Il film lascia intendere l’esistenza di possibili seguiti (senza però dimenticarsi di concludere la storia centrale al suo interno) e lo fa grazie a un finale che incuriosisce e non poco. Questo pianeta delle scimmie cambia lentamente, matura e inizia a diventare pian piano sempre più simile a quello mostratoci nell’originale di Franklin J. Schaffner (che consiglio di recuperare ora che è su Disney+). Ed è proprio questo processo di lento avvicinamento all’originale che rende la saga avviata dal reboot del 2011 così interessante.
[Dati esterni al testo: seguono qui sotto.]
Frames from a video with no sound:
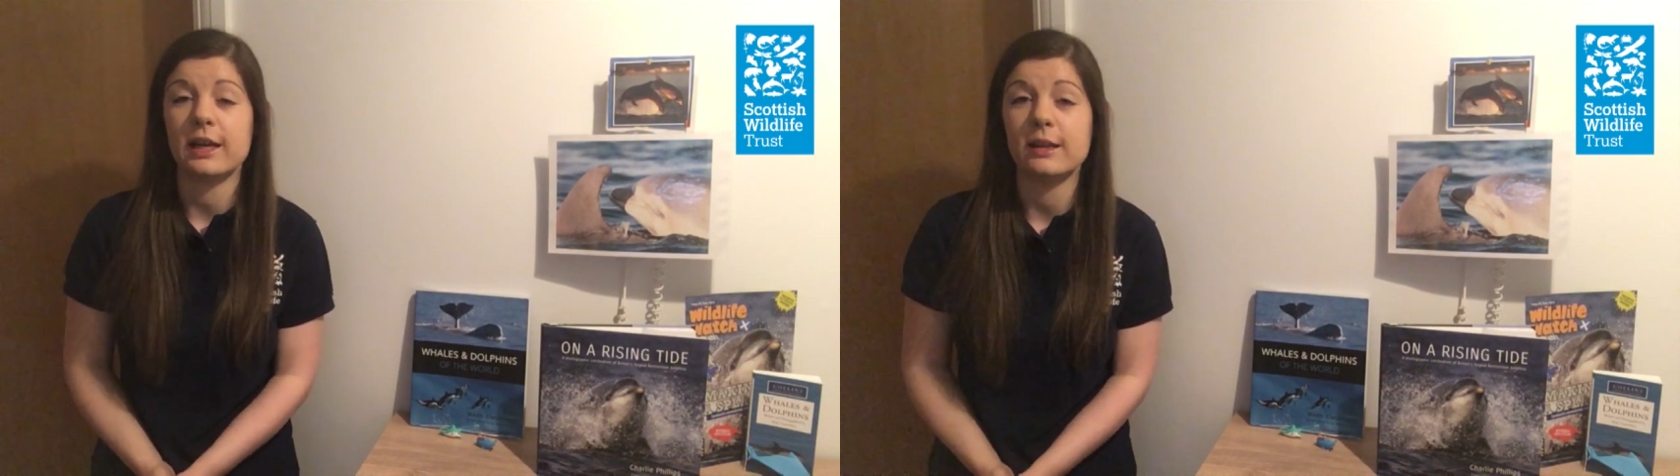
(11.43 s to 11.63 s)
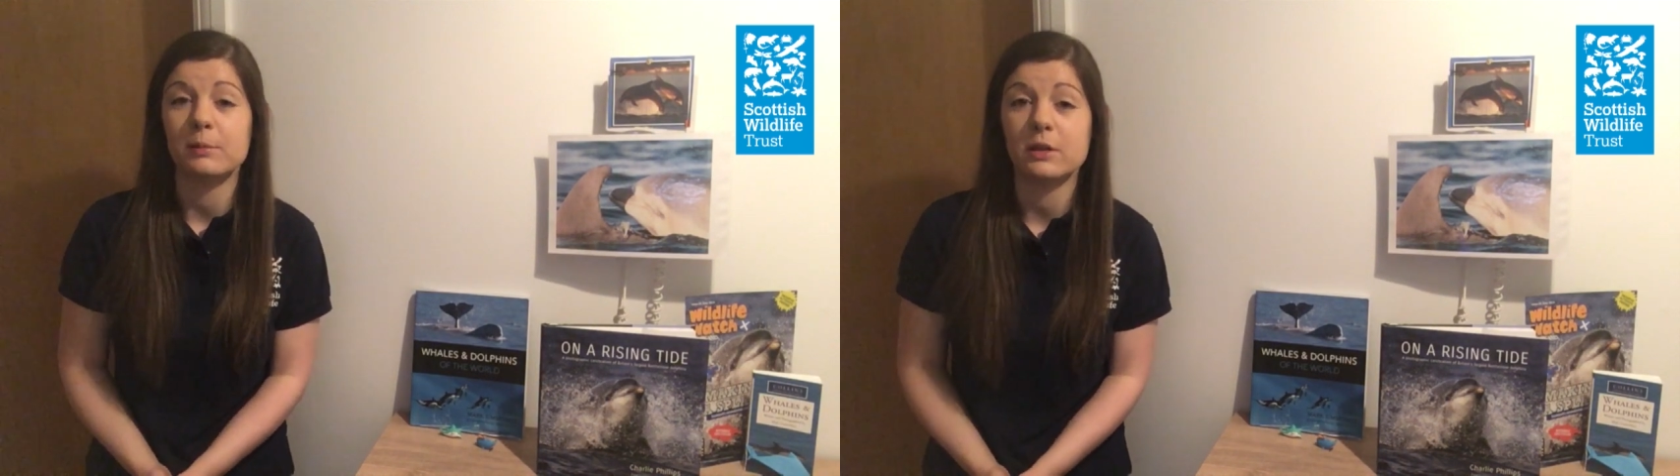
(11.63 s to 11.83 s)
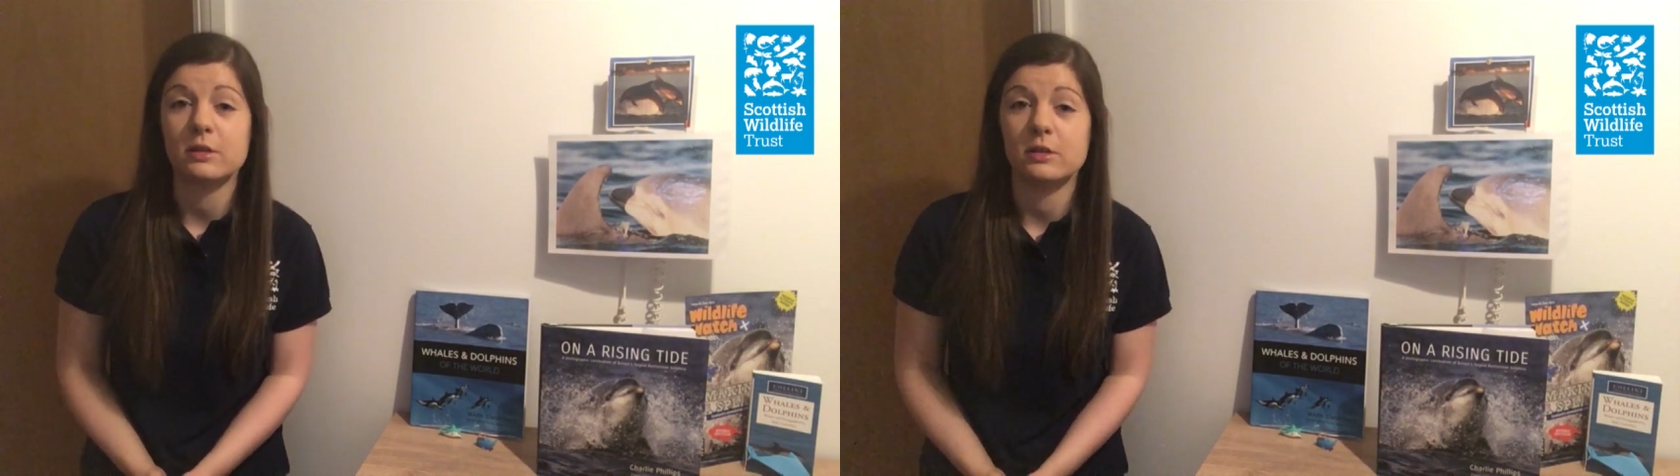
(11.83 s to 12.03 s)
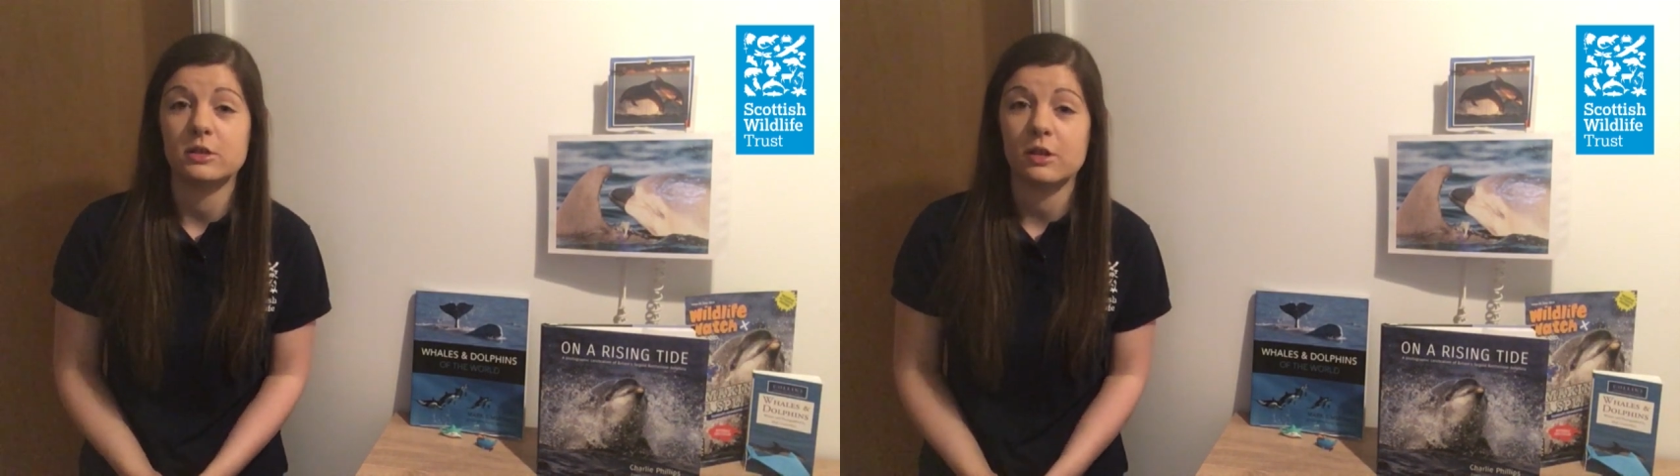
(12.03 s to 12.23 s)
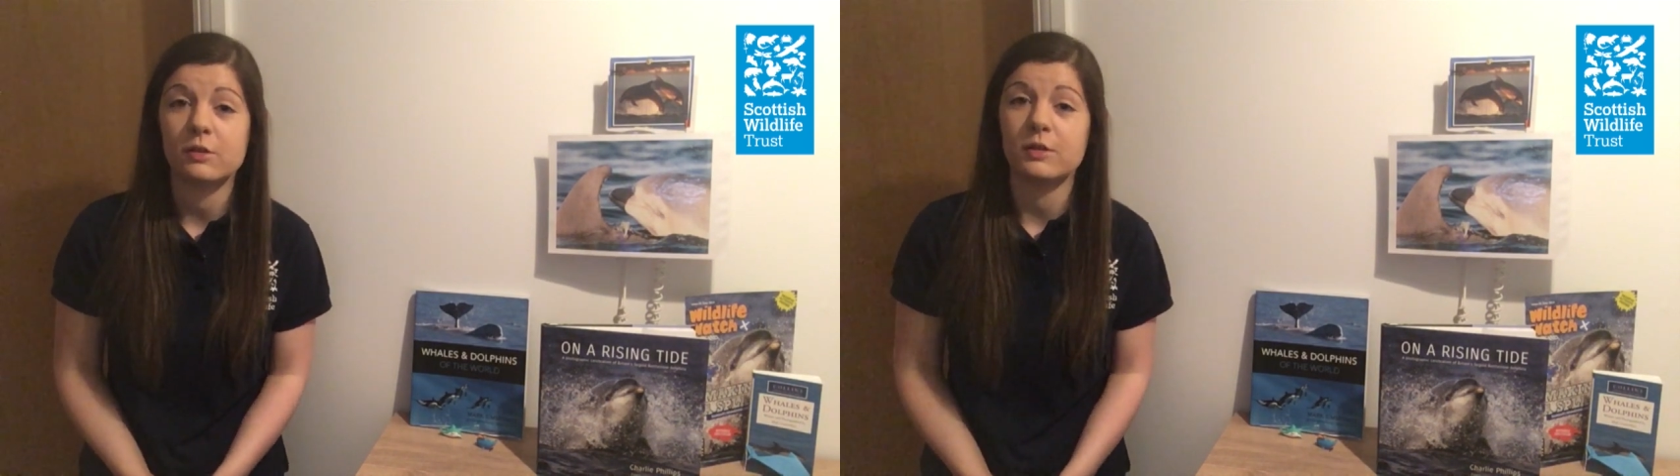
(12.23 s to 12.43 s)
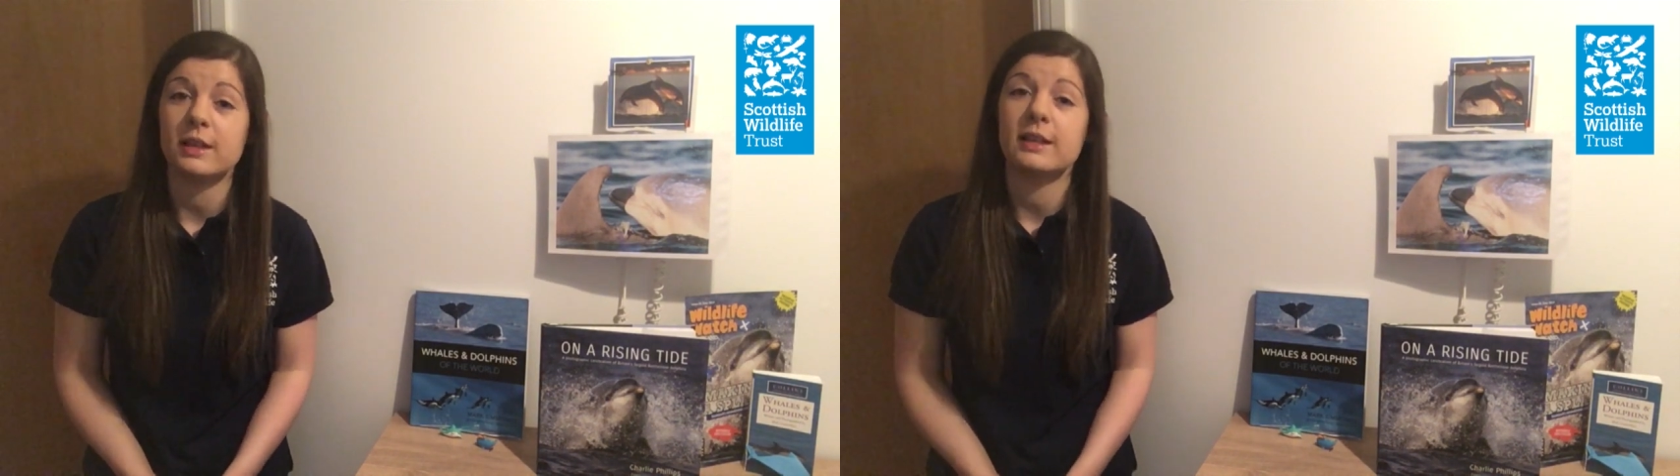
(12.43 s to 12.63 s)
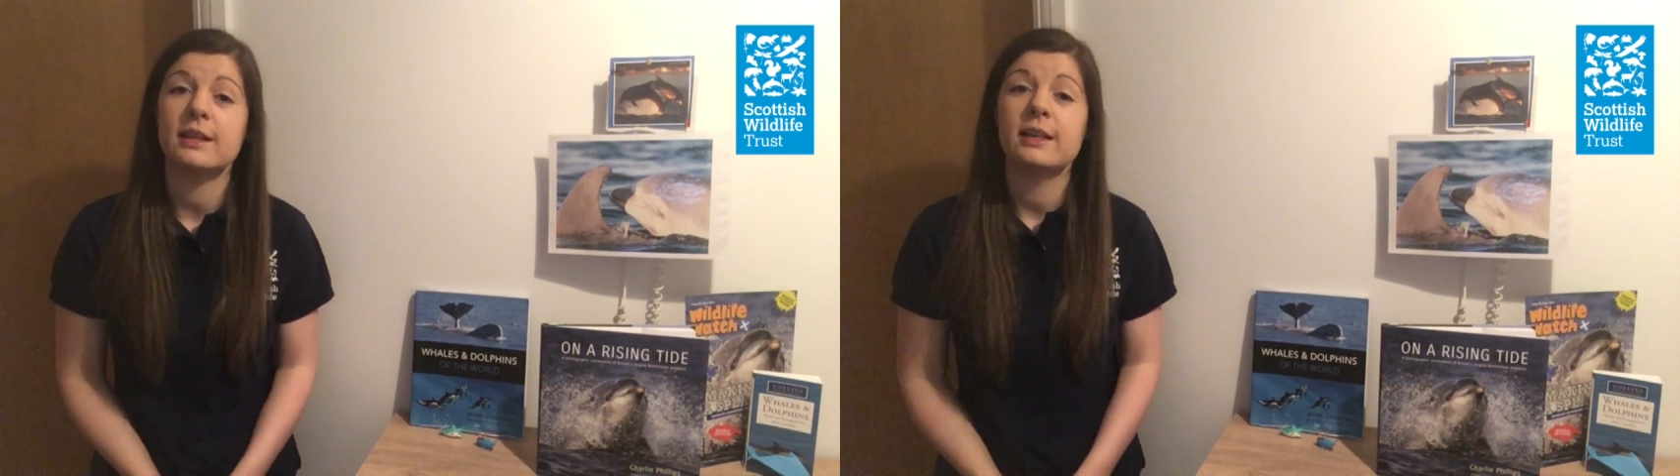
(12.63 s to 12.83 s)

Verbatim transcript: at the bottlenose dolphin.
Francamente non vedo l’ora di scoprire dove i prossimi capitoli ci possano portare.

4
Review Overview
Riassunto

Pur essendo passati 7 anni dall’ultimo capitolo e pur avendo cambiato il regista, il film riesce a non deludere le aspettative. Porta in tavola un nuovo protagonista e presenta un mondo di cui sarà interessante vedere gli sviluppi futuri. Non riesce sempre a raggiungere la profondità dei film di Reeves, ma riesce comunque ad avere una propria identità.

Pro
Il naturalismo raggiunto dagli effetti visivi è fenomenale e questo viene amplificato ancor di più dalla visione in una sala cinematografica. Wes Ball riesce a dimostrare il suo talento soprattutto nelle scene di azione e di distruzione (ma anche nelle scene di tensione non scherza mica). Le aggiunte di world-building che questo capitolo riesce a portare in questa bellissima saga cinematografica.
Contro
Certi personaggi che appaiono abbastanza piatti e dimenticabili.